Hélène CLOËZ, avocate Counsel, MRICS, Lefèvre Pelletier & Associés.

Le projet du Grand Paris, c’est la création d’un réseau de transport public autour duquel s’articulent des contrats de développement territoriaux (CDT) définis et réalisés conjointement par l’Etat, les communes et leurs groupements et dont l’objet est d’organiser le développement urbain le long de ce réseau, dans l’objectif énoncé à l’article 1er de la loi du 3 juin 2010 de réaliser 70.000 logements par an en Ile-de-France.

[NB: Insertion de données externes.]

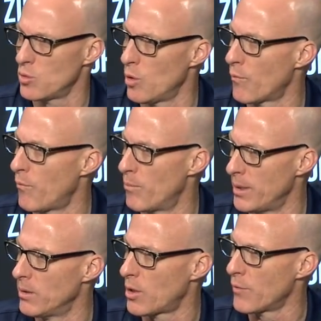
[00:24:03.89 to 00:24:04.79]
will be
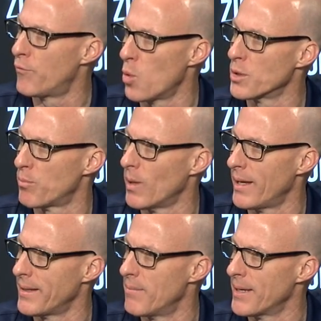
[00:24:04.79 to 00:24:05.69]
looking forward to
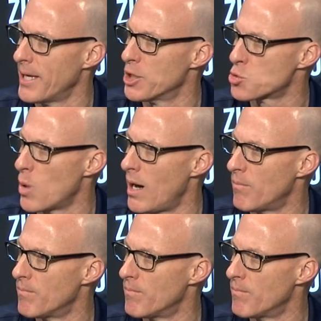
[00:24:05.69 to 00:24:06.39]
playing them again as well.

Tous les projets d’infrastructures qui mettent en œuvre le schéma d’ensemble du réseau de transport public font d’office l’objet d’une déclaration d’utilité publique (DUP) par décret en Conseil d’Etat et constituent dès lors des projets d’intérêt général (PIG) qui s’imposeront au SDRIF (Schéma directeur de la région Ile-de-France).

Les CDT, quant à eux, ont pour objet d’organiser l’aménagement urbain autour des gares. Ils sont conclus, pour une durée limitée, entre le préfet de région et les communes (ou les structures intercommunales compétentes appelées Etablissement public de coopération intercommunale - EPCI) et ne sont pas obligatoires.

Ces contrats, qui doivent être signés dans les 18 mois de l’entrée en vigueur du schéma d’ensemble, fixent les grands objectifs en matière de logements, transports, équipements commerciaux et de protection des espaces naturels et agricoles. Ils précisent le nombre de logements et le pourcentage de logements sociaux à réaliser.

Le législateur a prévu que les documents de planification urbaine soient mis en compatibilité avec les actions prévues au contrat. Les CDT s’imposent donc au SDRIF, aux SCOT (schéma de cohérence territoriale) et aux PLU (plan local d’urbanisme).

Dans le cadre du CDT, la Société du Grand Paris (SGP) ou l’établissement public désigné disposera de prérogatives très larges pour s’assurer la maîtrise du foncier par préemption ou expropriation.

Le CDT dresse la liste des zones d’aménagement différé (ZAD) dont il prévoit la création, il en fixe le périmètre et détermine le bénéficiaire du droit de préemption. Les communes conservent le droit de préemption à titre subsidiaire (si la Société du Grand Paris ou l’établissement public désigné ne l’utilise pas).

Les communes et les EPCI, qui décident seuls des modalités de mise en œuvre du CDT, pourront sous-traiter la plus grande partie de la conception et de la conduite de l'opération d'aménagement à des opérateurs privés ou publics, par le biais de contrats d’aménagement.

En l’absence de CDT, la Société du Grand Paris ne peut conduire des opérations que dans un rayon de 400 mètres autour des gares nouvelles du réseau de transport public.